ERM-101-12: Measurement and Modeling of Dependencies in Economic Capital

📗erm-101-12
📖erm-learning-obj-2
📖erm-learning-obj-5

#1

Reading Source: https://www.actuaries.org.uk/system/files/documents/pdf/sm20100510.pdf

Topics Covered in this Reading:

  • Correlation as the Simplest Type of Dependency
    • Dependency Structures
    • What do we mean by Dependency?
    • Pearson Correlation Coefficient
    • Spearman Coefficient
    • Kendall Tau Correlation
    • Numerical Example
  • Risk Aggregation
    • Risk Aggregation Framework
    • Risk Aggregation Methodologies
    • Simple Summation
    • Fixed Diversification Percentage
    • Variance-Covariance Matrix
    • Copulas
    • Causal Modelling
    • Natural Catastrophe vs Reinsurance Credit Risk Aggregation

ERM-101-12: Measurement and Modelling of Dependencies in Economic Capital, Ch.3
#2

I’m looking for someone to comment on when we would use Spearman Rho or Kendall Tau as a measure of correlation instead of Pearson Rho.
I’m also curious about which is more commonly used in the variance covariance approach to aggregating risk capital? The reading indicates that correlations are estimated using conventional techniques, but also that tail/quadrant correlations are used as an alternative.


#3

The Pearson Rho is the most commonly used in the variance covariance approach. It is simple to calculate and more well-known.

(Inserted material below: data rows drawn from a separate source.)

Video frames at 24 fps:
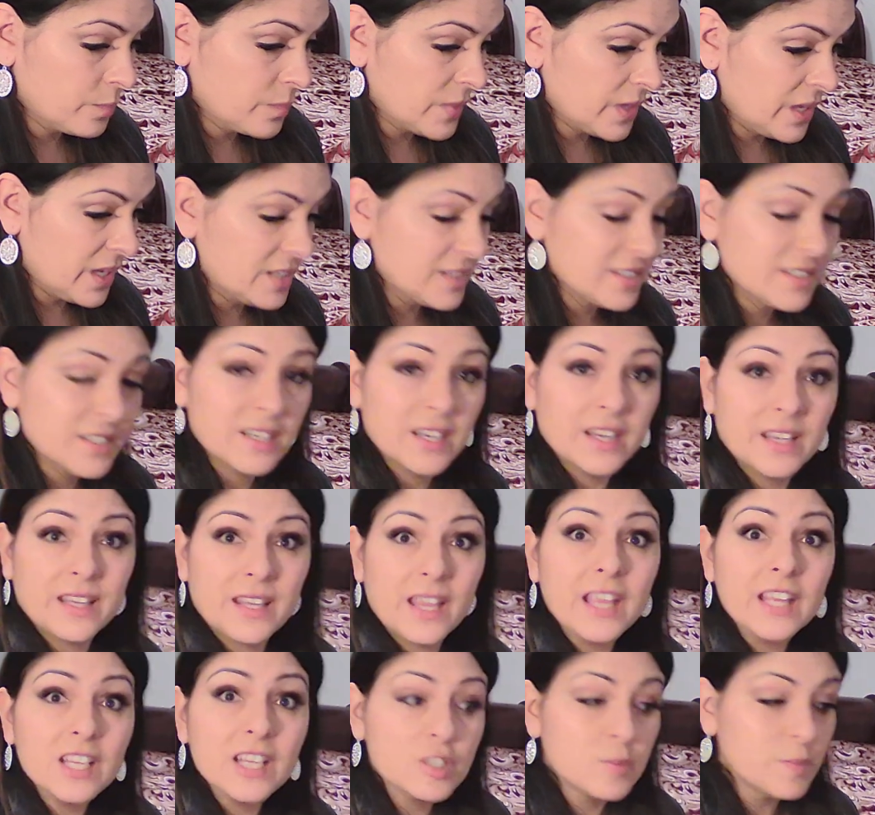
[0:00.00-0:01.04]
it's an
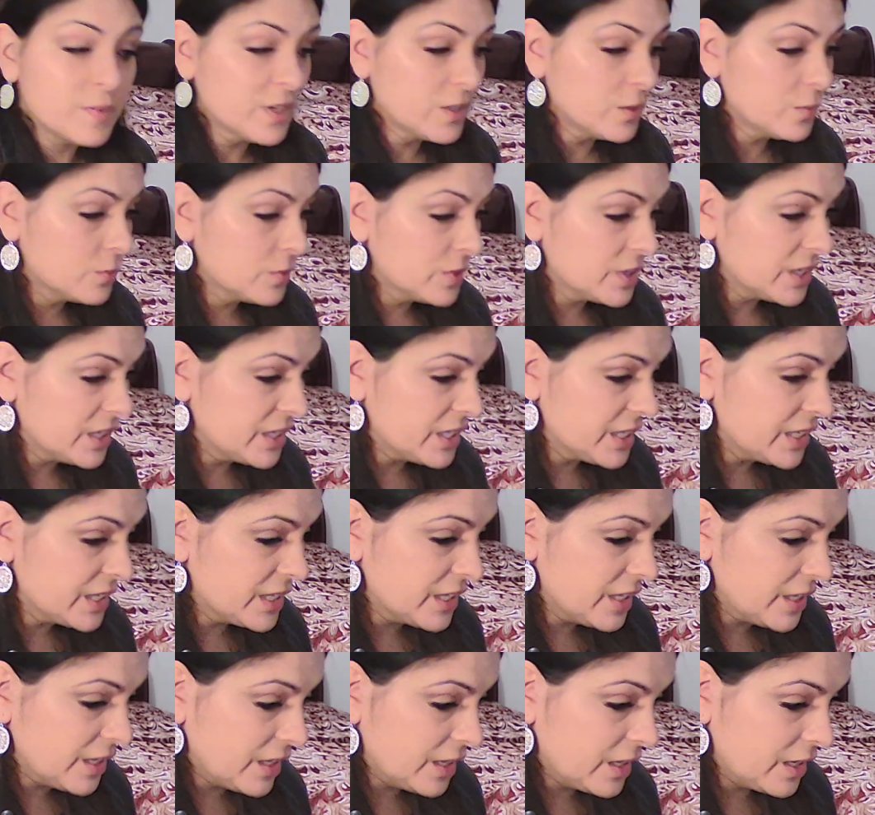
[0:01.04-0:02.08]
engagement
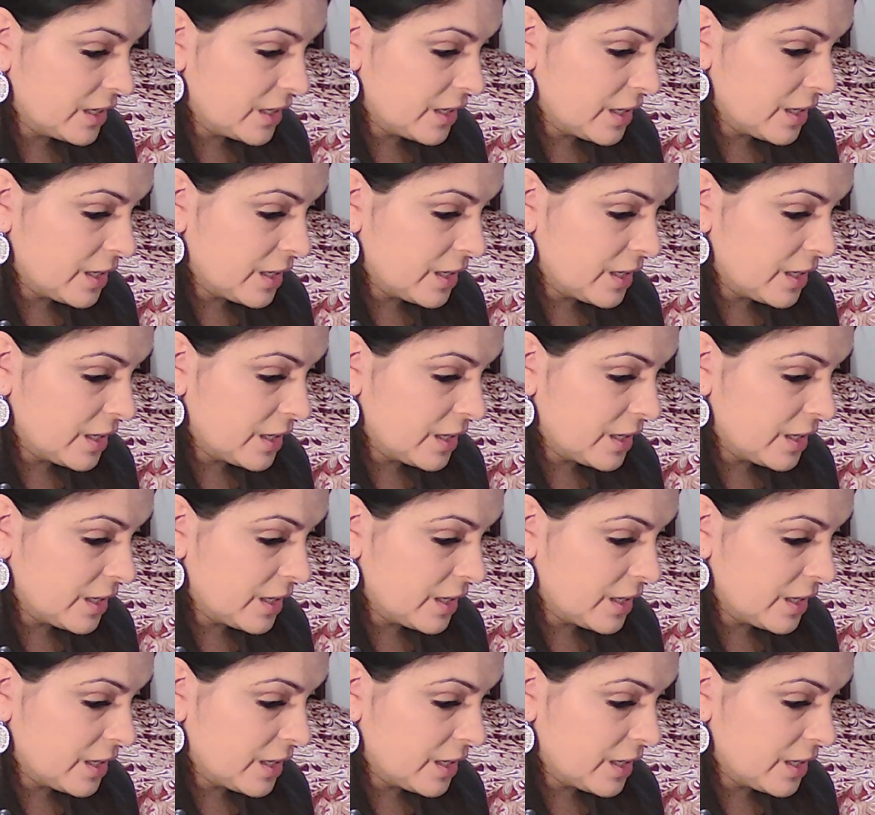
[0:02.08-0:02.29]
ring,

Spearmen Rho or Kendall Tau calculate the correlation based on the rank, and not the specific values. Therefore, these two measures are less impacted by outliers. So with a data set with a few large outliers, perhaps these would be preferred to Pearson Rho.

Does anyone else have any other situations where Spearman Rho or Kendall Tau may be preferred?